Dataset excerpts:
• • •

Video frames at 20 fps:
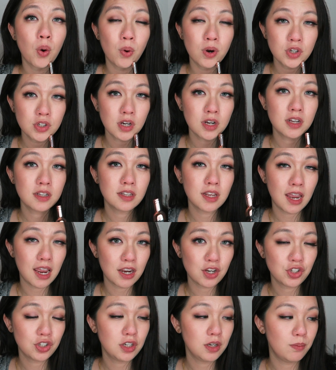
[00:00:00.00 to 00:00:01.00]
which is
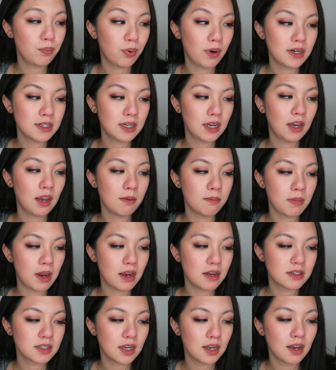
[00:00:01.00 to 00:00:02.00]
actually pretty
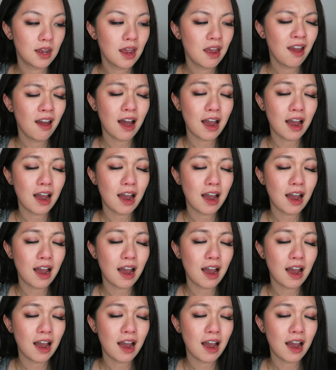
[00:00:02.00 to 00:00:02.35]
amazing.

• • •

WORK ITEM> Print all of the entries word for word. Skip any images they contain.

EXERCISE RESULT>
Video frames at 20 fps:
[00:00:00.00 to 00:00:01.00]
which is
[00:00:01.00 to 00:00:02.00]
actually pretty
[00:00:02.00 to 00:00:02.35]
amazing.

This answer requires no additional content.